MESSI QUIERE OTRA COPA

6 tiros

1. Demasiadas precauciones en el once inicial de Quique Sánchez Flores ante un equipo que huele el miedo y la sangre. Colocó en su 4-1-4-1 a cinco medios centros y dejó a un solitario Gerard Moreno en punta. Blindarse contra el juego interior del Barcelona era su primer objetivo. Sus centrocampistas de banda Sergio Darder -izquierda- y Granero -derecha- sufrirían, especialmente el primero. Valverde pensó: “si te tapas por dentro, te ataco por fuera”, la vieja historia de la manta corta. Los locales asediaban con insistencia a un Espanyol muy replegado, con dificultades para salir, toda vez que su rival volvía a robarle inmediatamente tras las pérdidas. Los pericos solo pasaban a campo azulgrana tras los saques en largo de su meta Pau López.

2. Pronto igualó Suárez la eliminatoria en el minuto 8 (1-0). El sistema defensivo del Espanyol adoleció de una rigidez que facilitó las acometidas y la movilidad de Messi, Sergi Roberto y Aleix Vidal por la derecha. Para un medio centro como Darder situado en banda, son movimientos atípicos los de ida y vuelta que debía hacer para ayudar a su lateral Aarón ante las contínuas embestidas de Sergi Roberto y Vidal. Todo se agravaba cuando Messi invadía esa zona. El resultado: oleadas de peligro en ese sector y gran desgaste físico y emocional de Darder. Para lo sucedido en esa banda izquierda del Espanyol, el 2-0 de Messi en el 24 se antojaba corto.

3. Los blanquiazules contaban con un doble hándicap: su excesivo repliegue le permitía robar muy lejos del área azulgrana y además, sus cinco centrocampistas tenían una complicada relación con el balón que facilitaba la pronta recuperación de éste por el Barcelona. Después de ordenarse alrededor de la pelota y desordenar al rival mientras atacaban, los culés ejercían una eficiente presión tras pérdida para conseguir que el partido transcurriera donde les interesaba: cerca del área de Pau López.
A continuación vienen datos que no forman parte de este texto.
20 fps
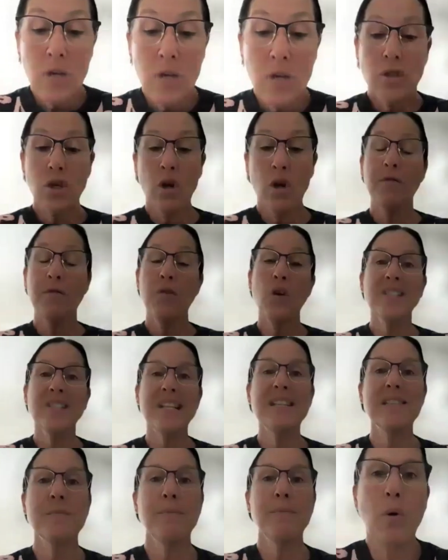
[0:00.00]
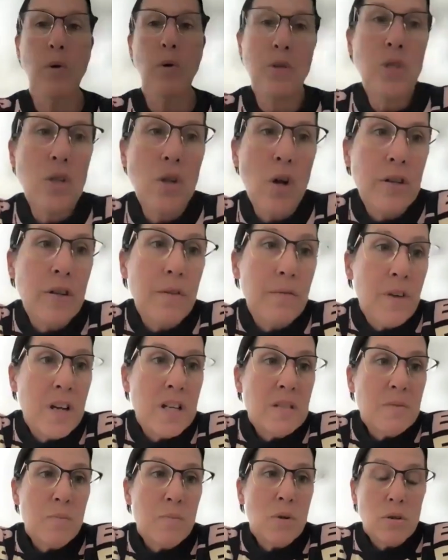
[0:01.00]
So firstly, it's important to know that
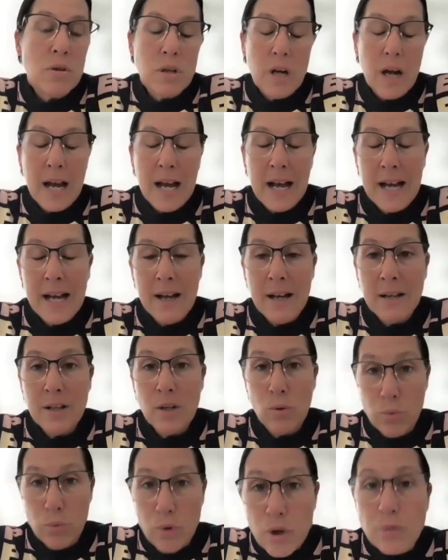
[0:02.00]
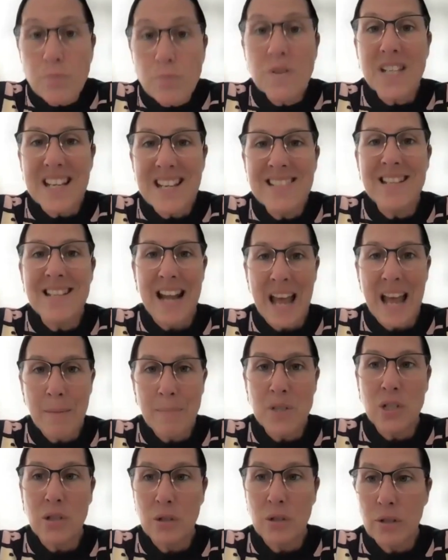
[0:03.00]
Facebook groups is an
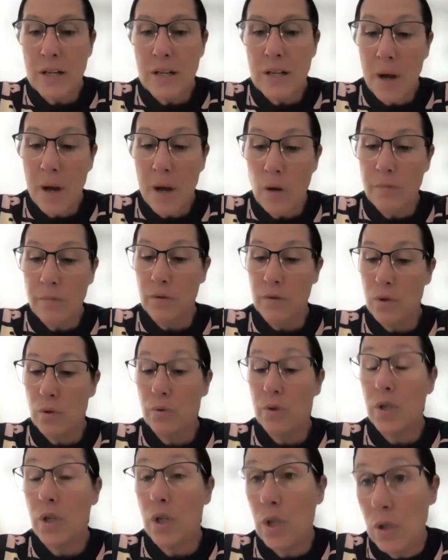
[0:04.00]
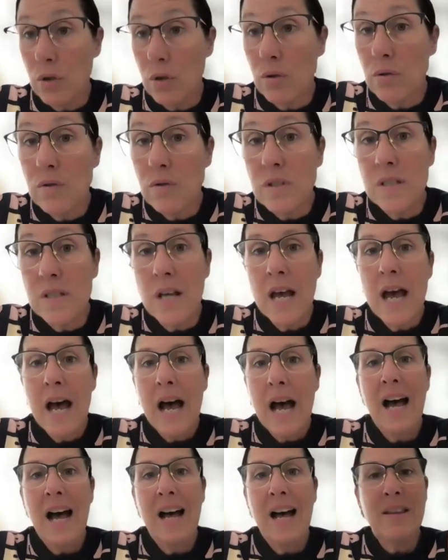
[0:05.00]
absolutely powerful tool to use
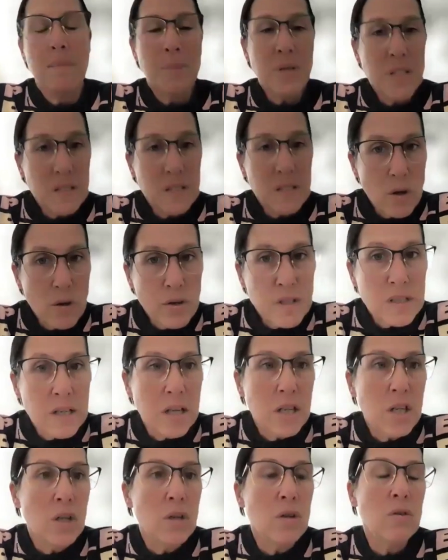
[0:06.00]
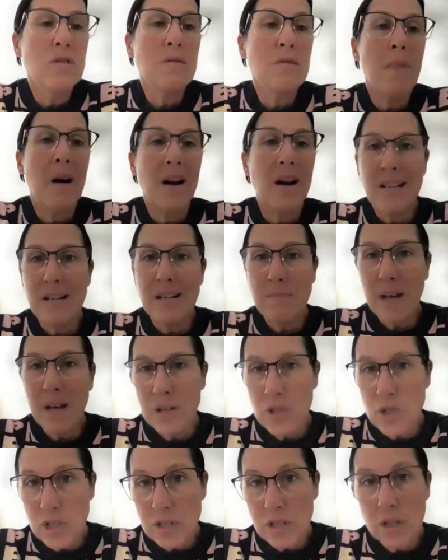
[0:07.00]
that business owners can use, marketing
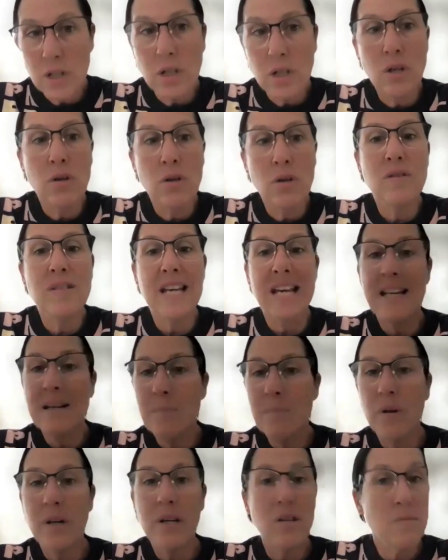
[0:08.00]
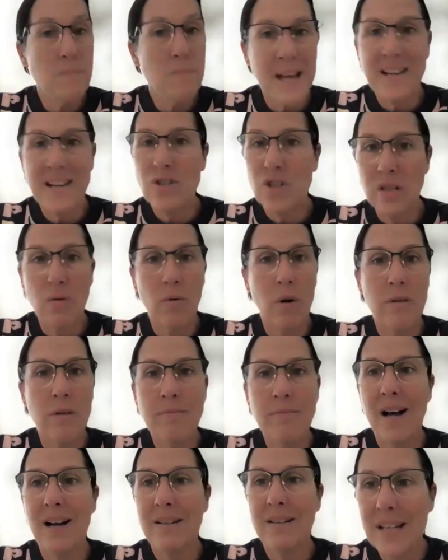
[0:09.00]
managers can use, anybody who's managing their own
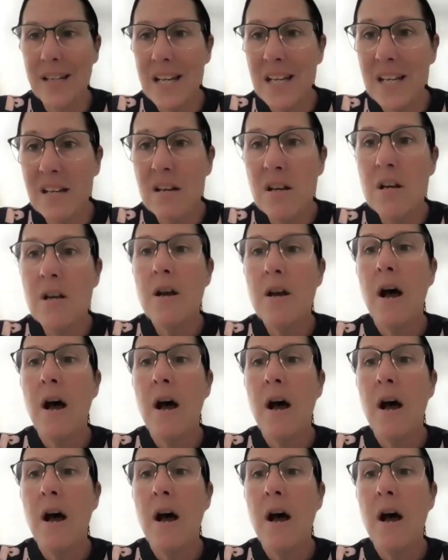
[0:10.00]
marketing.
El Espanyol no salía de la cueva, no hacía correr hacia atrás a los culés, lo único que de verdad les hace daño. Todo ello con Messi omnipresente. Dos robos suyos habían decantado la eliminatoria. El argentino quiere otra Copa.
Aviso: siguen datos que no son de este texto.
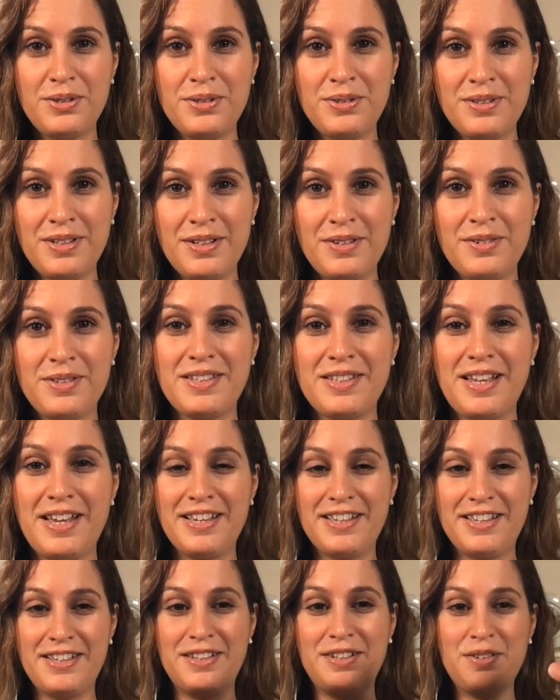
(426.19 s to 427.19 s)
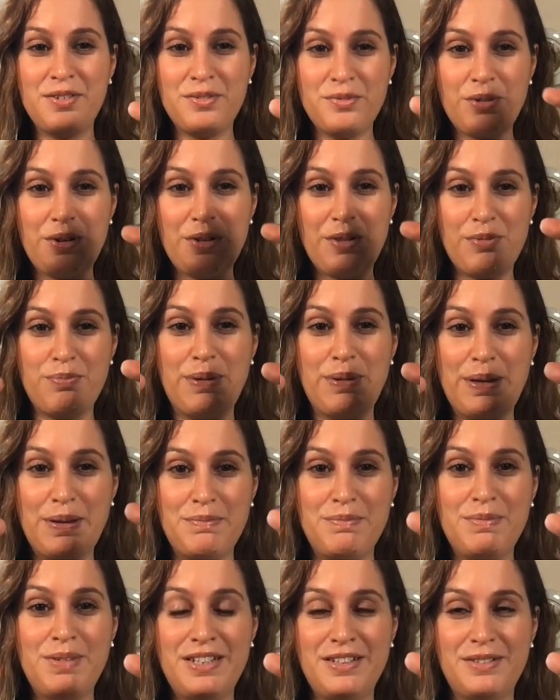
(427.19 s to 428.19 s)
that was like with big
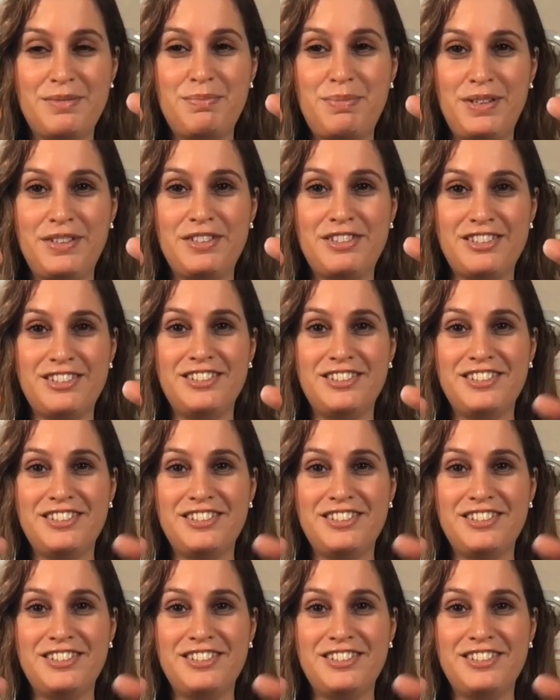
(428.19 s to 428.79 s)
meat pieces.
4. En la reanudación, Baptistao sustituía al castigado Darder. Quique decidía jugar con dos puntas y adelantar 20 metros a su equipo. Ya podía robar más cerca de Cillessen y lanzar a dos posibles receptores arriba –Gerard y Baptistao-. Piqué y Umtití ahora se  sentían amenazados por la velocidad y profundidad del brasileño y ya no achicaban tanto hacia adelante. El Barcelona era un equipo más largo y el Espanyol encontraba algún espacio entre las líneas azulgranas para salir. Pronto llegó la respuesta de Valverde. Su equipo impuso un ritmo más lento, desarrolló un mayor control del juego y apaciguó los intentos de rebelión de su rival. Iniesta, Busquets y Messi se encargaron de ejercer un control, sin más, del juego y del partido.
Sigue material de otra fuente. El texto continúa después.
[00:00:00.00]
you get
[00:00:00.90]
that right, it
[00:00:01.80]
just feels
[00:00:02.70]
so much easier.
5. Llegó el debut de Coutinho en el 67. Y fue la versión brasileña de Andrés Iniesta -al que sustituyó-. Pareció llevar una década en el Camp Nou. Combinó en corto y en largo, conservó el balón en espacios abiertos y reducidos, desahogó al equipo para que avanzara en bloque y fue vertical cuando el juego lo requiso. Interesante su comprensión del juego y del modelo azulgrana. Messi eligió esos minutos para volver a entrar en combustión tras un periodo de asueto. Su equipo perdonó varias ocasiones, lo que permitió a los pericos continuar dentro en la eliminatoria, dando señales de vida con una contra basada en la calidad del recién incorporado Sergio García.

6. Poco más. Partido más que correcto del Barcelona y timida propuesta del Espanyol para guardar la renta de la ida. Su lógica estrategia conservadora no pudo darle para más. Eliminatoria digna de los blanquiazules, capaces de mantener la incertidumbre y un marcador ajustado hasta el final.